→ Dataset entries
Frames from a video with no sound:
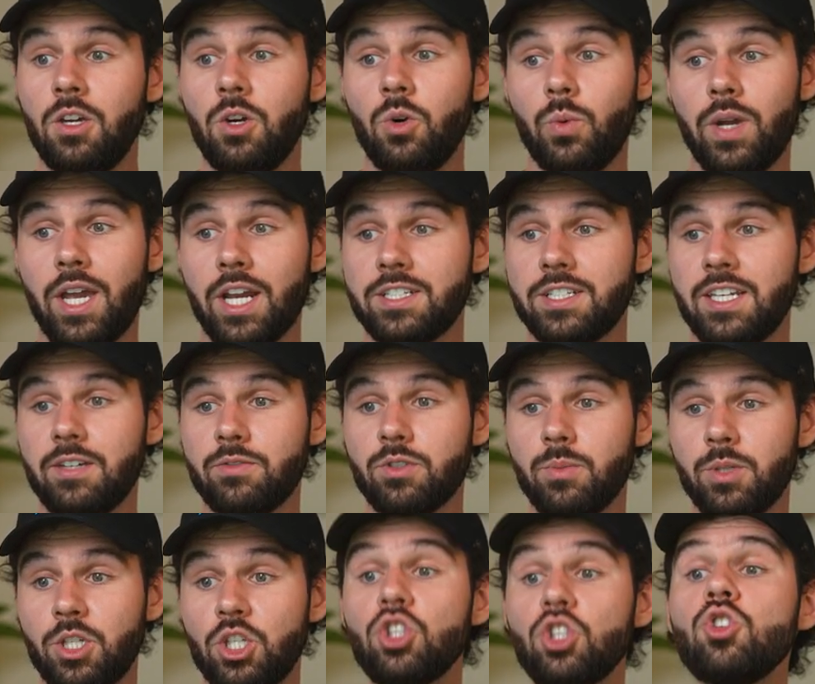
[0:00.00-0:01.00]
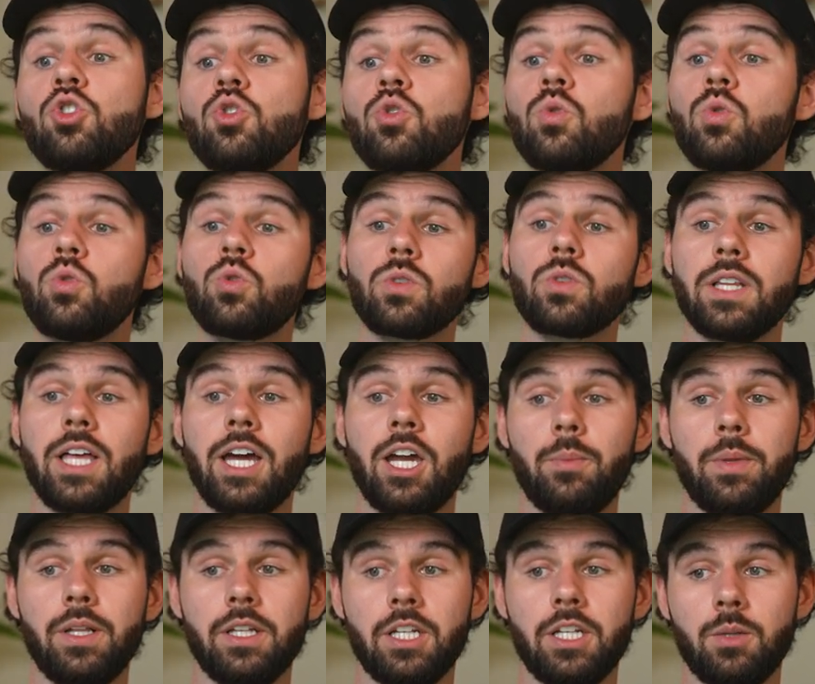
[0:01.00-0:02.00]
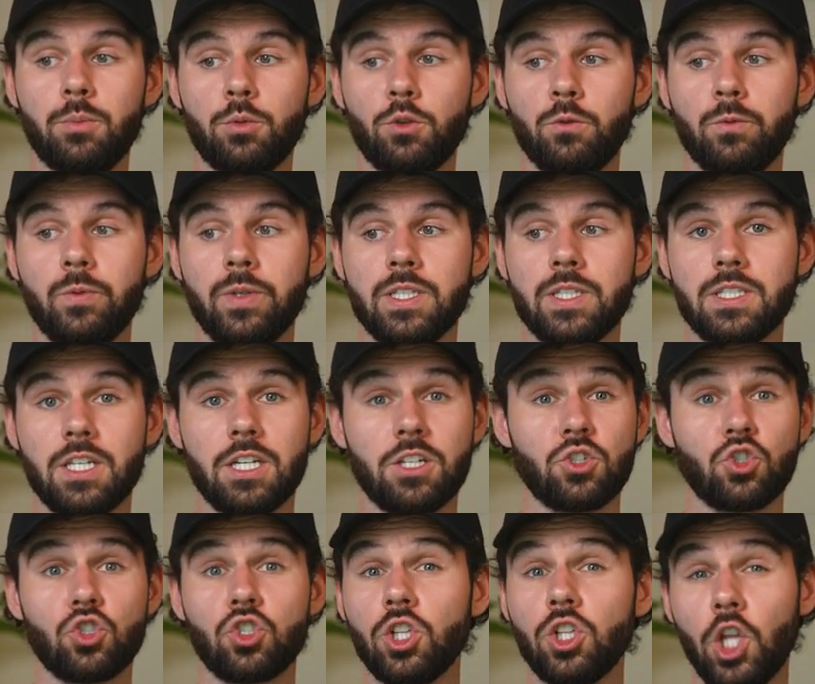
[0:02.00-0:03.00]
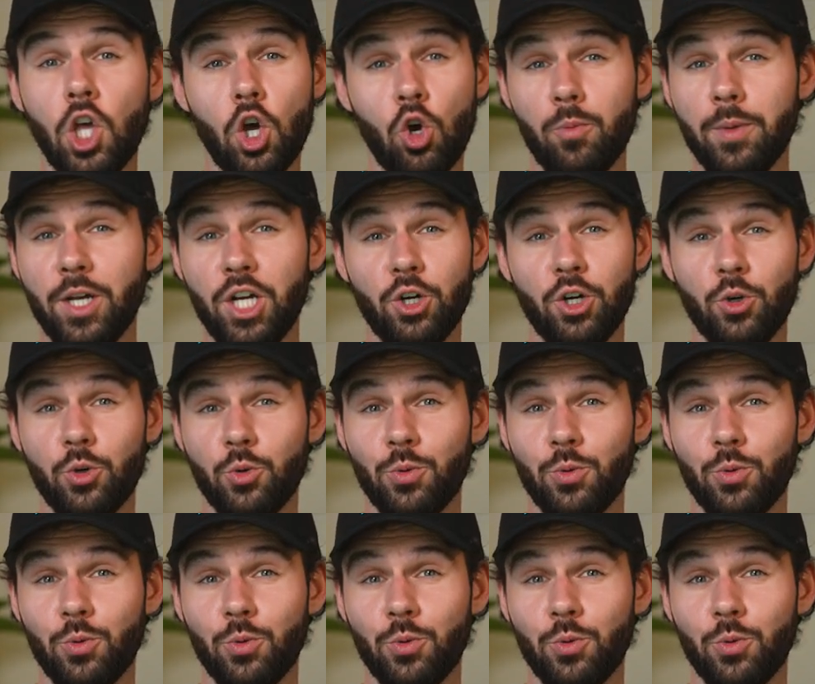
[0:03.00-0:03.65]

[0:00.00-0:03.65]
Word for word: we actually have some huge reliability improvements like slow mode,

→ Prompt
For this task, give again exactly the lines from the line with "[0:02.00-0:03.00]" through the end of the entries, including both ends, and omit the pictures.

→ Answer to the problem
[0:02.00-0:03.00]
[0:03.00-0:03.65]

[0:00.00-0:03.65]
Word for word: we actually have some huge reliability improvements like slow mode,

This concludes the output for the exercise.